◆ **Required action**
Without any pictures, the records below should be reproduced exactly.

Records for this task below:

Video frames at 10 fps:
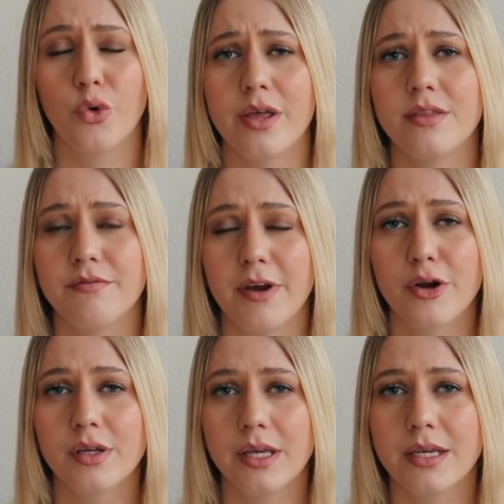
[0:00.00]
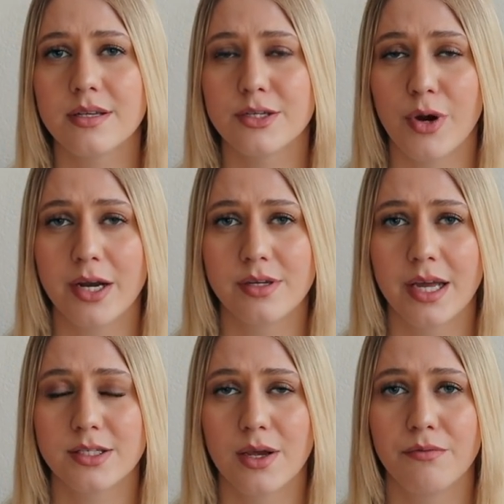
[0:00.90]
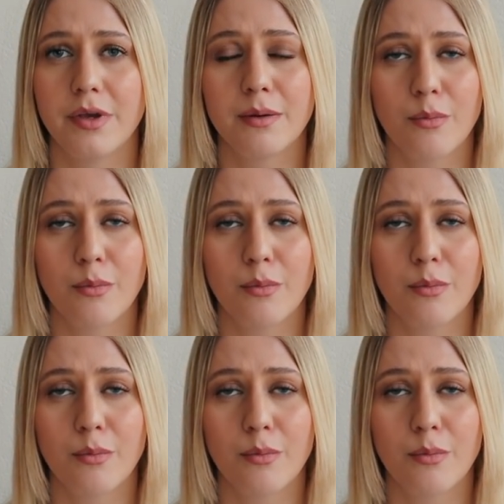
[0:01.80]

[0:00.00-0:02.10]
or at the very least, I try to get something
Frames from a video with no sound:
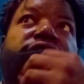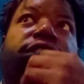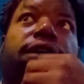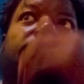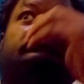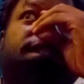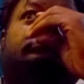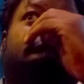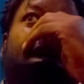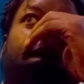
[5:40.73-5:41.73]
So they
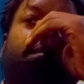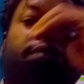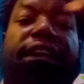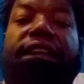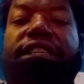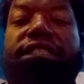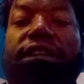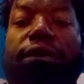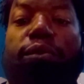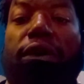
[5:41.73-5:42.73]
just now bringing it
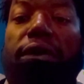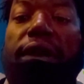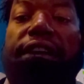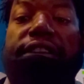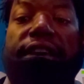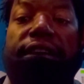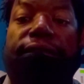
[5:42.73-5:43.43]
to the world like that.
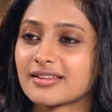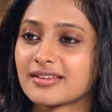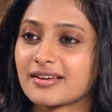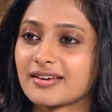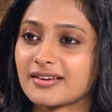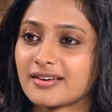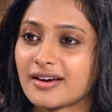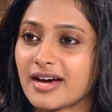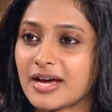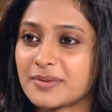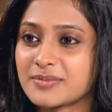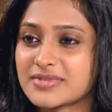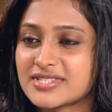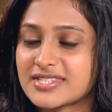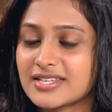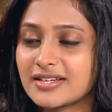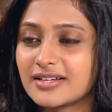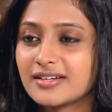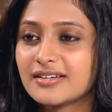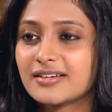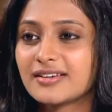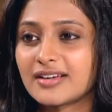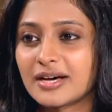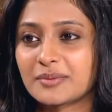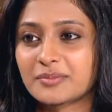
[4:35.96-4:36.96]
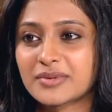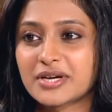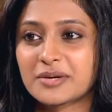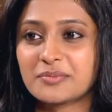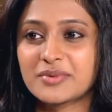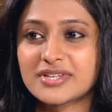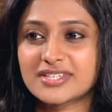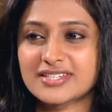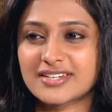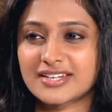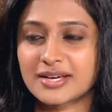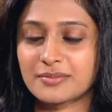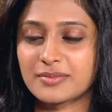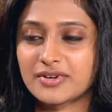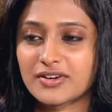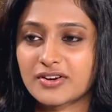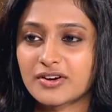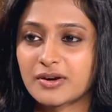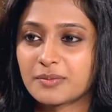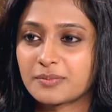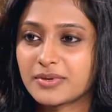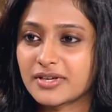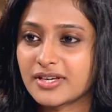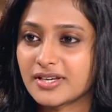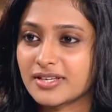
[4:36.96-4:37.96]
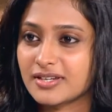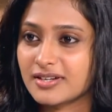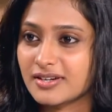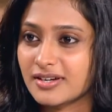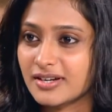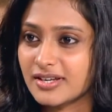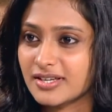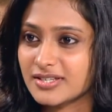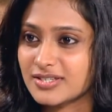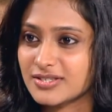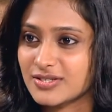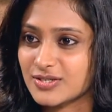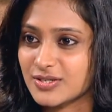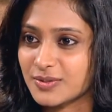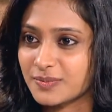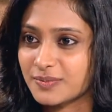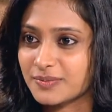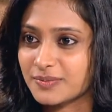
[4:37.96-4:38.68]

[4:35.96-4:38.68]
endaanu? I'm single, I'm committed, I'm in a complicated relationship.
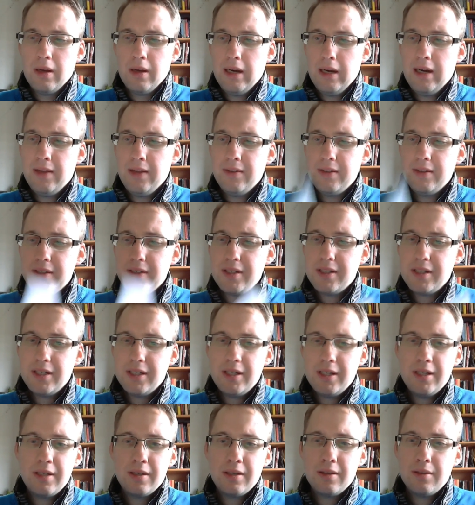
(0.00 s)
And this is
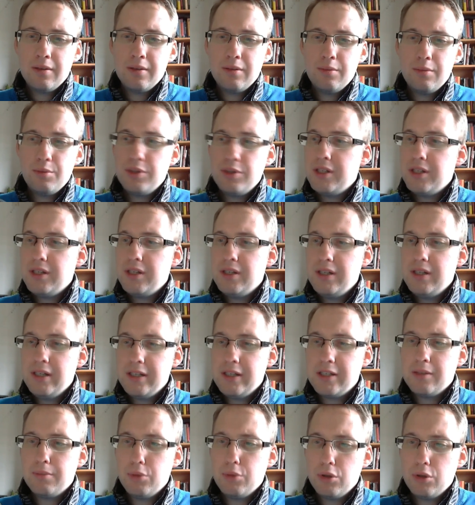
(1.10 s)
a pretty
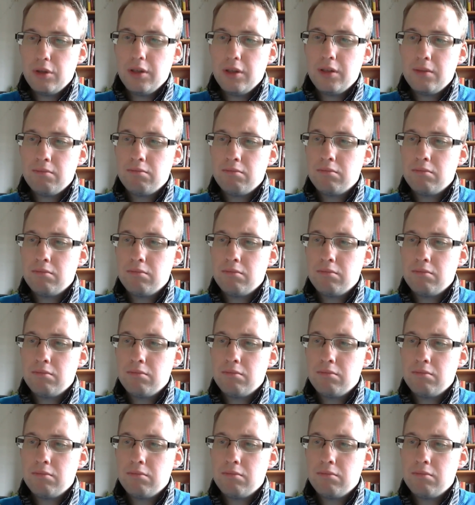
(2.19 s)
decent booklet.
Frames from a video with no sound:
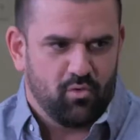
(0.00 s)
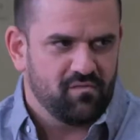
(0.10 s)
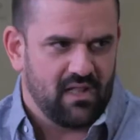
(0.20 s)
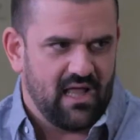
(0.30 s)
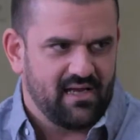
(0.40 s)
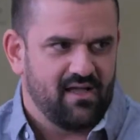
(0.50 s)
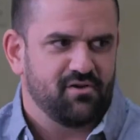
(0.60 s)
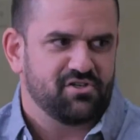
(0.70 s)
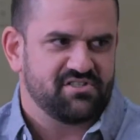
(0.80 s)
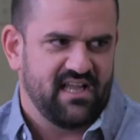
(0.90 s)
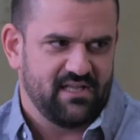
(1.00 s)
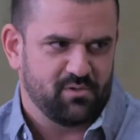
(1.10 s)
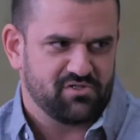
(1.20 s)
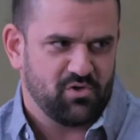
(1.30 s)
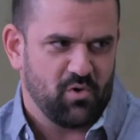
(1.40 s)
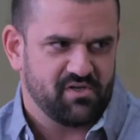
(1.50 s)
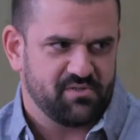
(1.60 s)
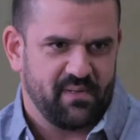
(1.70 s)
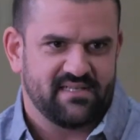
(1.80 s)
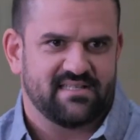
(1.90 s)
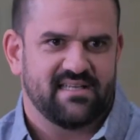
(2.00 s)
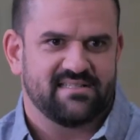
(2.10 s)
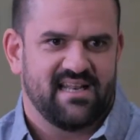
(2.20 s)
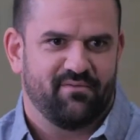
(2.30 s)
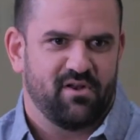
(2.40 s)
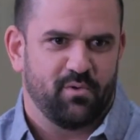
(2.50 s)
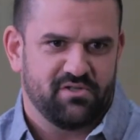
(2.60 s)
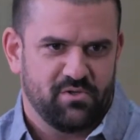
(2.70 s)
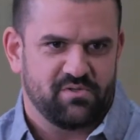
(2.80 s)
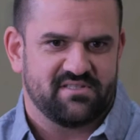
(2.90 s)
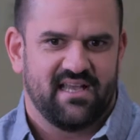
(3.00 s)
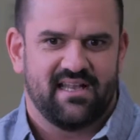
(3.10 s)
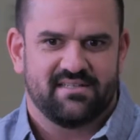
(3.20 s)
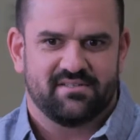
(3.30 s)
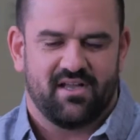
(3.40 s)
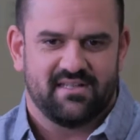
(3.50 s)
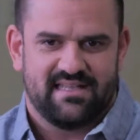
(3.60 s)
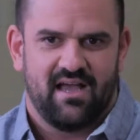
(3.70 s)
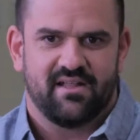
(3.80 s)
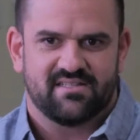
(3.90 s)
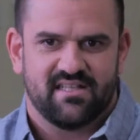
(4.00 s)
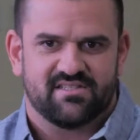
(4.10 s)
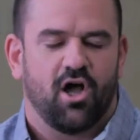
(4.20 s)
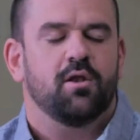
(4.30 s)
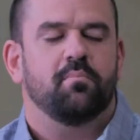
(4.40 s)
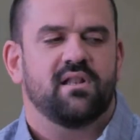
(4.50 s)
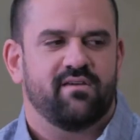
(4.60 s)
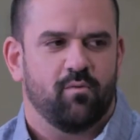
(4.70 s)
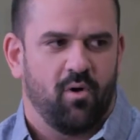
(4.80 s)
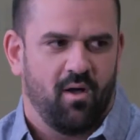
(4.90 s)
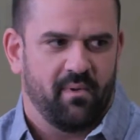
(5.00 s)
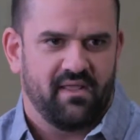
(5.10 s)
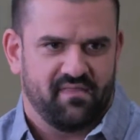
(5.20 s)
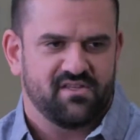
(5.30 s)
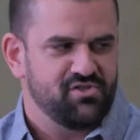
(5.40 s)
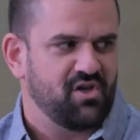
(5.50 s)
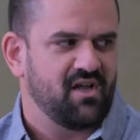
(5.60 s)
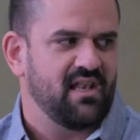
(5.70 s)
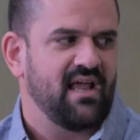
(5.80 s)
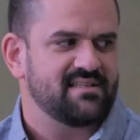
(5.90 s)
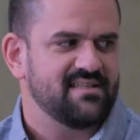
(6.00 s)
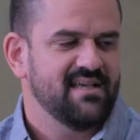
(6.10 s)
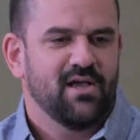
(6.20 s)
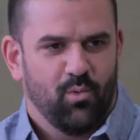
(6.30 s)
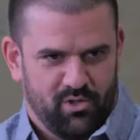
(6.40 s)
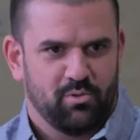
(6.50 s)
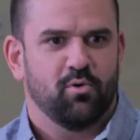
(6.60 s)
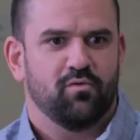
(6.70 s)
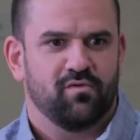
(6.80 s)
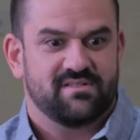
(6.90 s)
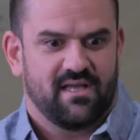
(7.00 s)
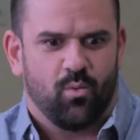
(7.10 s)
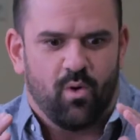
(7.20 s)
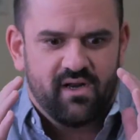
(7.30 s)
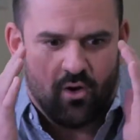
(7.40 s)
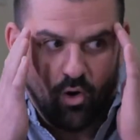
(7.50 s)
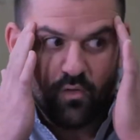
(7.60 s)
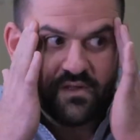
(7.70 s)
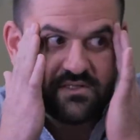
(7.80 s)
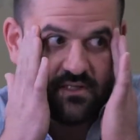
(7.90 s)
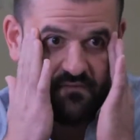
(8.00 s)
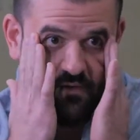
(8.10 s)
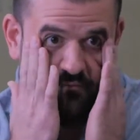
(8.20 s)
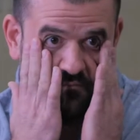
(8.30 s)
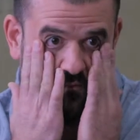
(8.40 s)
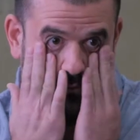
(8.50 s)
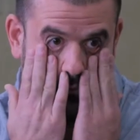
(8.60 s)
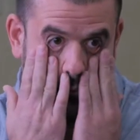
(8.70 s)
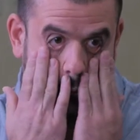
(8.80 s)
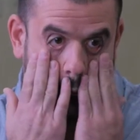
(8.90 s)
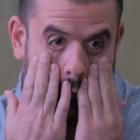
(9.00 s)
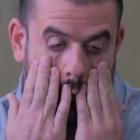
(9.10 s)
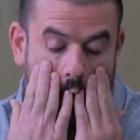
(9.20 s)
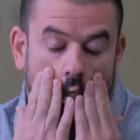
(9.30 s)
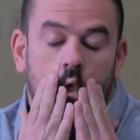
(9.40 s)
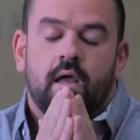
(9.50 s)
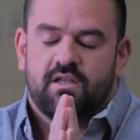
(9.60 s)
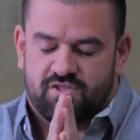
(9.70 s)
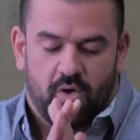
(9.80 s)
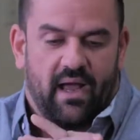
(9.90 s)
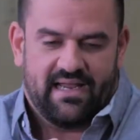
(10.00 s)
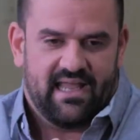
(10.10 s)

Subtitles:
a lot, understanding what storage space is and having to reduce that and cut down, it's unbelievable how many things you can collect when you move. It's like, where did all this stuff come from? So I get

End of Records for this task.

◆ **Problem solution**
Video frames at 10 fps:
[0:00.00]
[0:00.90]
[0:01.80]

[0:00.00-0:02.10]
or at the very least, I try to get something
Frames from a video with no sound:
[5:40.73-5:41.73]
So they
[5:41.73-5:42.73]
just now bringing it
[5:42.73-5:43.43]
to the world like that.
[4:35.96-4:36.96]
[4:36.96-4:37.96]
[4:37.96-4:38.68]

[4:35.96-4:38.68]
endaanu? I'm single, I'm committed, I'm in a complicated relationship.
(0.00 s)
And this is
(1.10 s)
a pretty
(2.19 s)
decent booklet.
Frames from a video with no sound:
(0.00 s)
(0.10 s)
(0.20 s)
(0.30 s)
(0.40 s)
(0.50 s)
(0.60 s)
(0.70 s)
(0.80 s)
(0.90 s)
(1.00 s)
(1.10 s)
(1.20 s)
(1.30 s)
(1.40 s)
(1.50 s)
(1.60 s)
(1.70 s)
(1.80 s)
(1.90 s)
(2.00 s)
(2.10 s)
(2.20 s)
(2.30 s)
(2.40 s)
(2.50 s)
(2.60 s)
(2.70 s)
(2.80 s)
(2.90 s)
(3.00 s)
(3.10 s)
(3.20 s)
(3.30 s)
(3.40 s)
(3.50 s)
(3.60 s)
(3.70 s)
(3.80 s)
(3.90 s)
(4.00 s)
(4.10 s)
(4.20 s)
(4.30 s)
(4.40 s)
(4.50 s)
(4.60 s)
(4.70 s)
(4.80 s)
(4.90 s)
(5.00 s)
(5.10 s)
(5.20 s)
(5.30 s)
(5.40 s)
(5.50 s)
(5.60 s)
(5.70 s)
(5.80 s)
(5.90 s)
(6.00 s)
(6.10 s)
(6.20 s)
(6.30 s)
(6.40 s)
(6.50 s)
(6.60 s)
(6.70 s)
(6.80 s)
(6.90 s)
(7.00 s)
(7.10 s)
(7.20 s)
(7.30 s)
(7.40 s)
(7.50 s)
(7.60 s)
(7.70 s)
(7.80 s)
(7.90 s)
(8.00 s)
(8.10 s)
(8.20 s)
(8.30 s)
(8.40 s)
(8.50 s)
(8.60 s)
(8.70 s)
(8.80 s)
(8.90 s)
(9.00 s)
(9.10 s)
(9.20 s)
(9.30 s)
(9.40 s)
(9.50 s)
(9.60 s)
(9.70 s)
(9.80 s)
(9.90 s)
(10.00 s)
(10.10 s)

Subtitles:
a lot, understanding what storage space is and having to reduce that and cut down, it's unbelievable how many things you can collect when you move. It's like, where did all this stuff come from? So I get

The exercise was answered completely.